The Parents’ Bill of Rights requires parental consent before a child under the age of 16 can use a different gender-related name or pronoun at school.
Court of King’s Bench Justice Michael Megaw ruled that UR Pride, a 2SLGBTQ+ group group in Regina, should be allowed to make its case regarding the Charter of Rights and Freedoms, even though the province invoked Section 33 of the Charter — commonly known as the notwithstanding clause — when creating the law.
The decision by the Saskatchewan Court of Appeal effectively decides which parties are allowed to make arguments for, or against, the Saskatchewan government’s appeal.
In a decision issued last week, leave to intervene was granted to the following:
- The attorneys general for New Brunswick and Alberta.
- Advocacy groups including The Advocates’ Society, Amnesty International Canadian Section, British Columbia Civil Liberties Association, Canadian Civil Liberties Association, John Howard Society of Saskatchewan, Justice for Children and Youth, and Women’s Legal Education and Action Fund Inc.
- A joint application from public sector unions including Saskatchewan Federation of Labour, Canadian Union of Public Employees and Canadian Teachers’ Federation.
- Trial Lawyers Association of British Columbia.
The Court of Appeal has described the focus of the appeal as the interpretation and application of the notwithstanding clause.
As a result, the court ruled the provinces of New Brunswick and Alberta have a “direct interest” in the subject matter and outcome of this appeal.
The nine other organizations were granted intervener status as the Court of Appeal believes their involvement will assist the court without expanding the scope of the appeal.

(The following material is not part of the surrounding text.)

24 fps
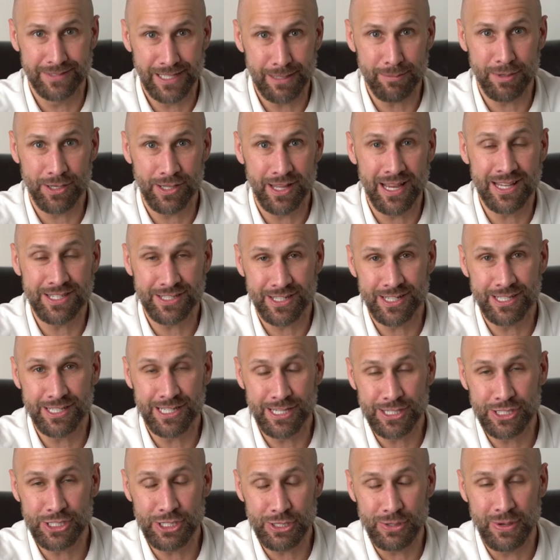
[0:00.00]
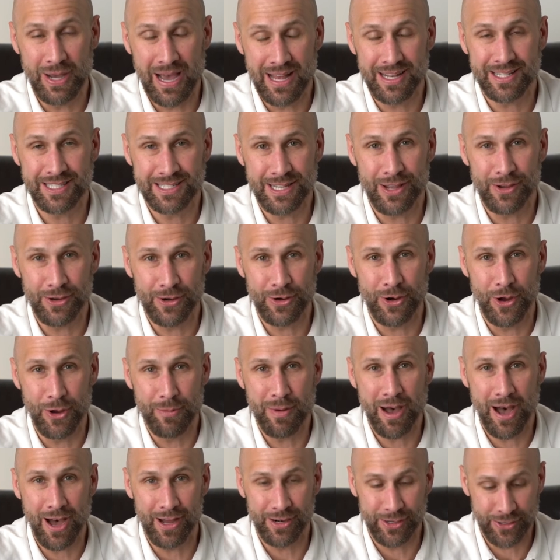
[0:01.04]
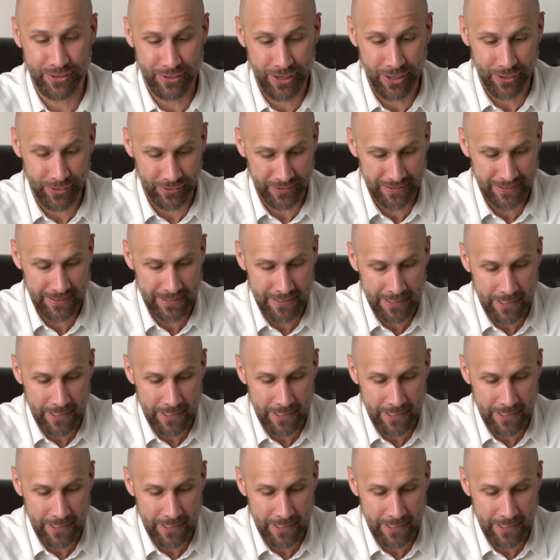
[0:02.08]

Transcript: Nick McLean's going to teach you how to sell your home on your own.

Only Our Duty Canada, an advocacy group that represents parents whose children are “captured by gender ideation,” was denied intervener status.

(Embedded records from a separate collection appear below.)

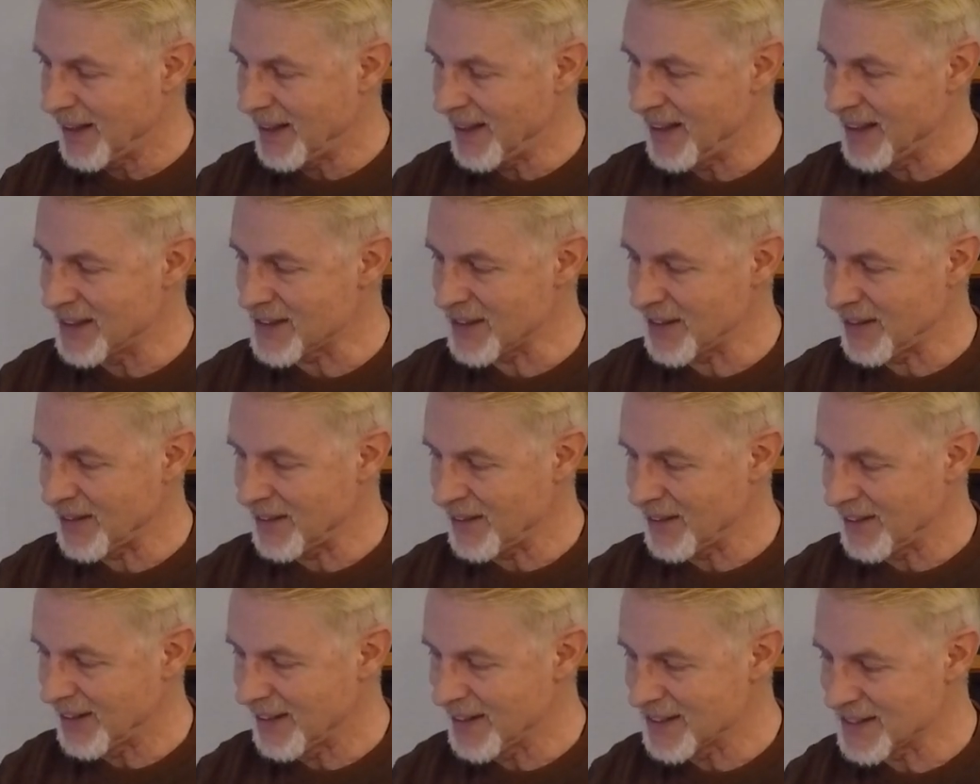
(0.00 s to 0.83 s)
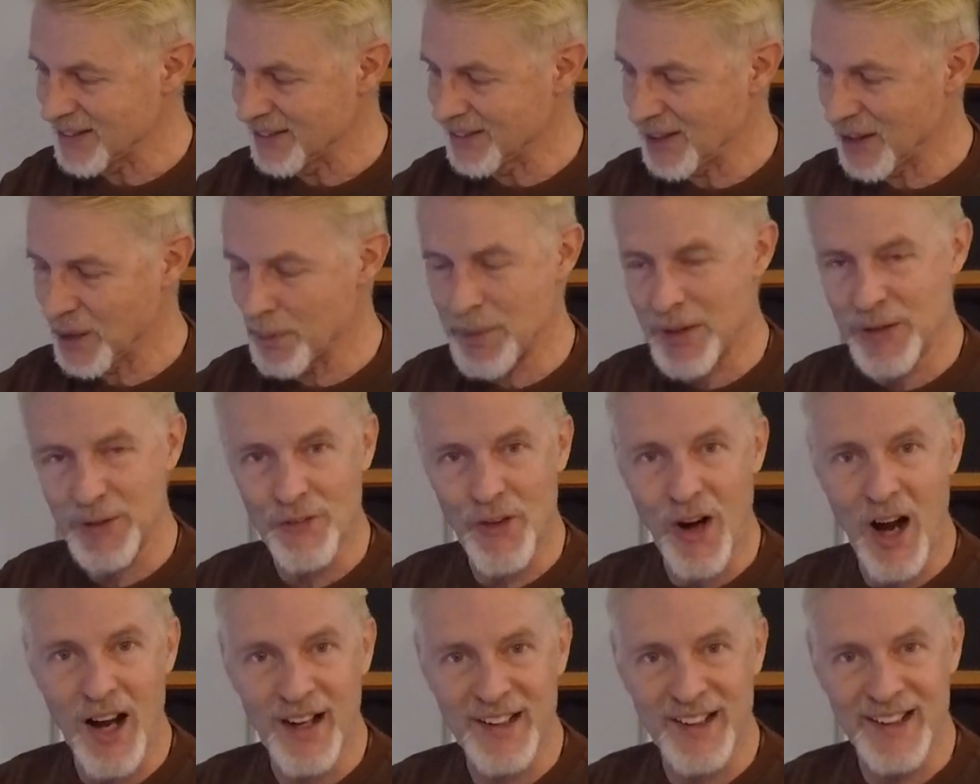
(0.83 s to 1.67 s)
is a little bit
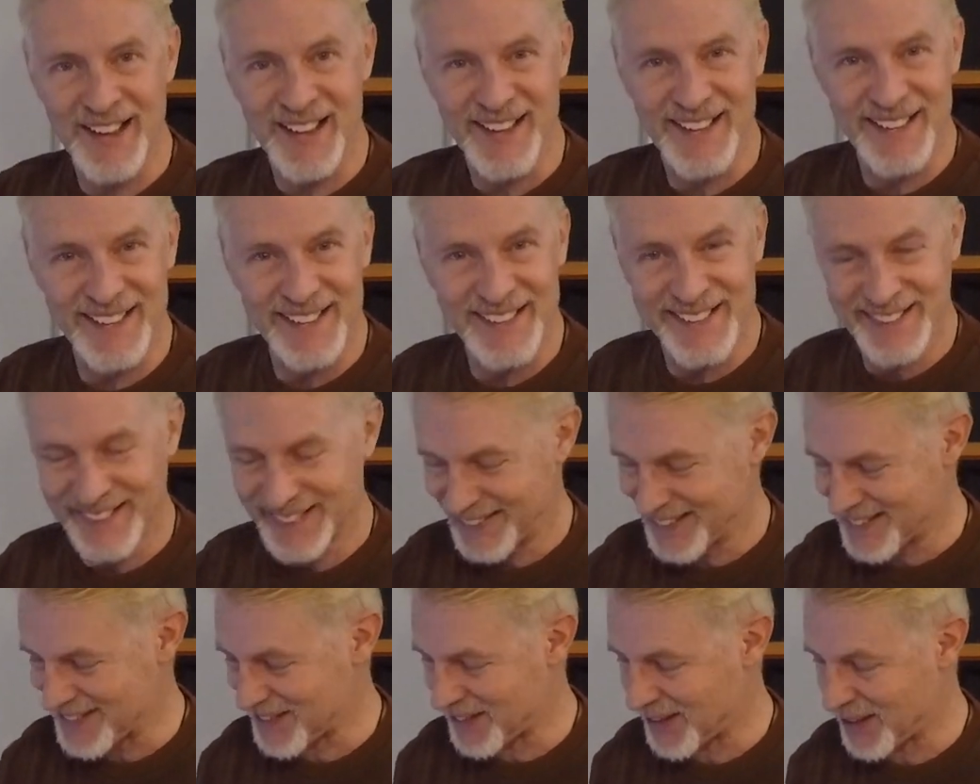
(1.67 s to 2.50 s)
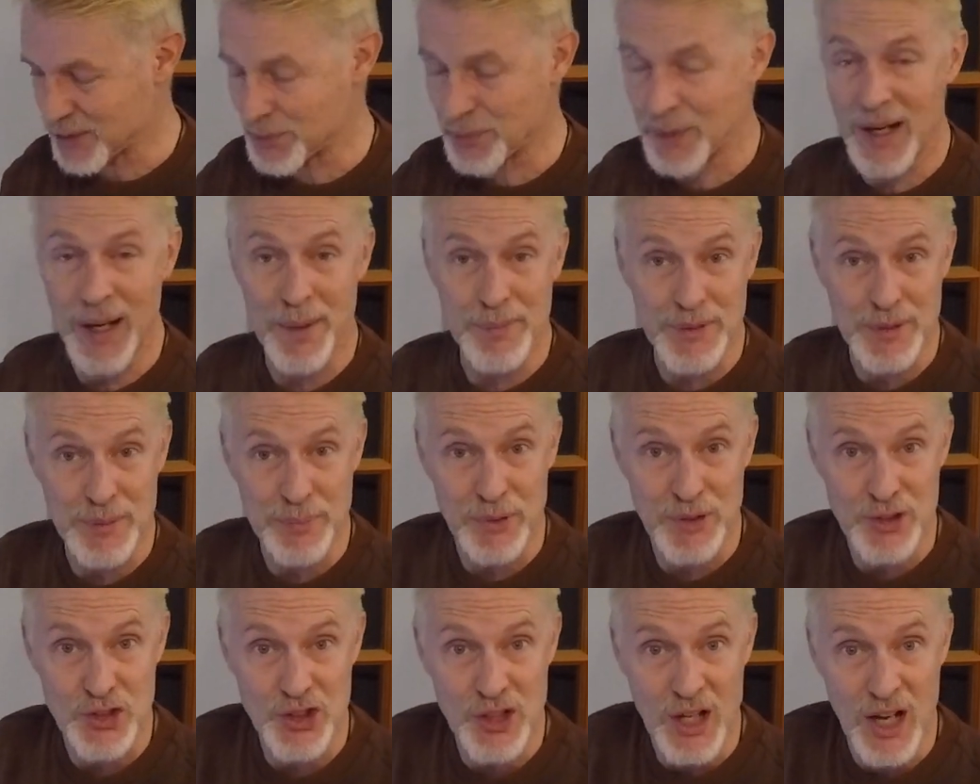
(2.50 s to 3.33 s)
rocky. So that's why I have to
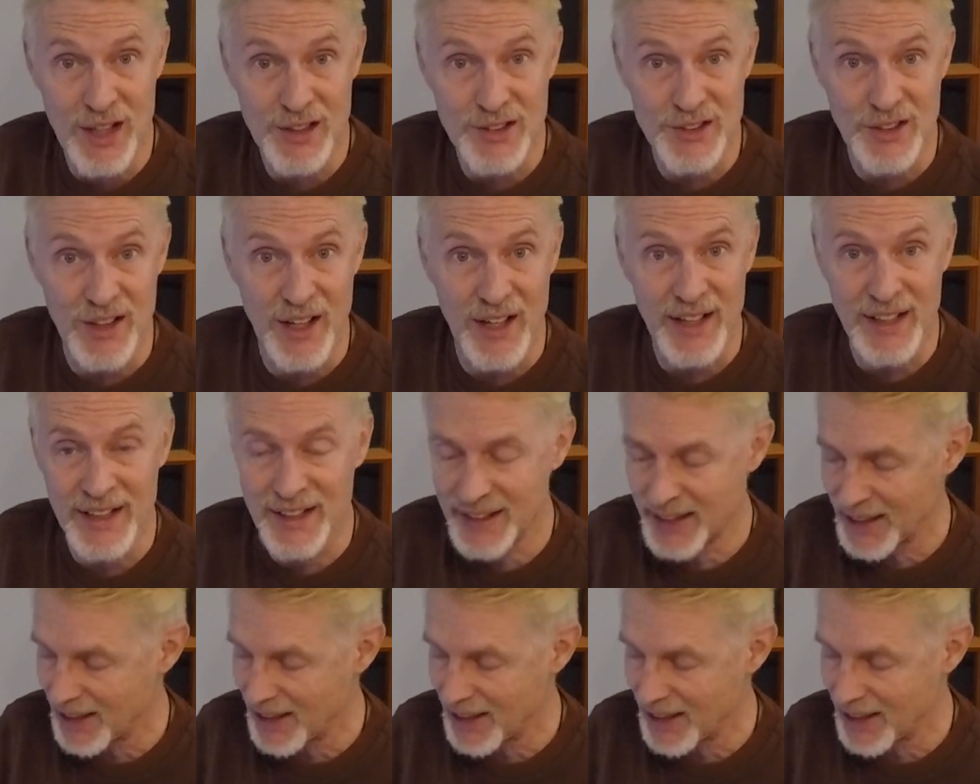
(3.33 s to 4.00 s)
put shocks on it.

The group’s inclusion was contested by UR Pride and rejected by the Court of Appeal as its submission only referred to the underlying litigation and not the constitutional issues raised by Saskatchewan in its appeal.
The organization’s filings made no mention of the notwithstanding clause, the court highlighted.

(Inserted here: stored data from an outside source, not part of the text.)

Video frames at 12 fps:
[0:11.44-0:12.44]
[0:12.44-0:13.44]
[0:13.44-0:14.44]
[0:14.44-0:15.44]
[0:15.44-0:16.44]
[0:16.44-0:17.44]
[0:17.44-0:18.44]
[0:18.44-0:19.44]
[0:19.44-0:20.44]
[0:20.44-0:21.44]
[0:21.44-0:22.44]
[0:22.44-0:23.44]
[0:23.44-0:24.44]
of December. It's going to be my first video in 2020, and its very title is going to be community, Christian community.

“For all these reasons, [Our Duty Canada’s] intervention would serve no proper purpose,” wrote the court.
Winding path to appeal
Saskatchewan passed its Parents’ Bill of Rights in October 2023.
The province originally announced the rules as a policy change in the education system. That resulted in UR Pride launching a legal challenge against the policy.
The province then passed its Parents’ Bill of Rights, invoking the notwithstanding clause in the bill itself. The clause is rarely used and allows governments to override certain Charter rights for a period of five years.
Saskatchewan chose to invoke the notwithstanding clause on sections applying to freedom of expression, freedom of life, liberty and security of the person, and equality rights.
The province then applied to have UR Pride’s challenge dismissed.
Megaw’s decision allowed UR Pride to alter its legal action to target that new law, instead of the policy that preceded it, and amend the challenge to say that the law violates Section 12 of the Charter, which protects Canadians against cruel and unusual treatment or punishment. The province did not name Section 12 when it invoked the notwithstanding clause.
The province’s appeal of Megaw’s decision asserts that, since the Saskatchewan government rescinded the original policy and the law is protected by the notwithstanding clause, the law will still stand regardless of what the court finds in the challenge.
The Saskatchewan Court of Appeal has received a request for a panel of five judges to hear the proceedings but a decision has yet to be made. Most appeal court cases are heard by a panel of three judges.
The appeal is set to be heard on Sept. 23.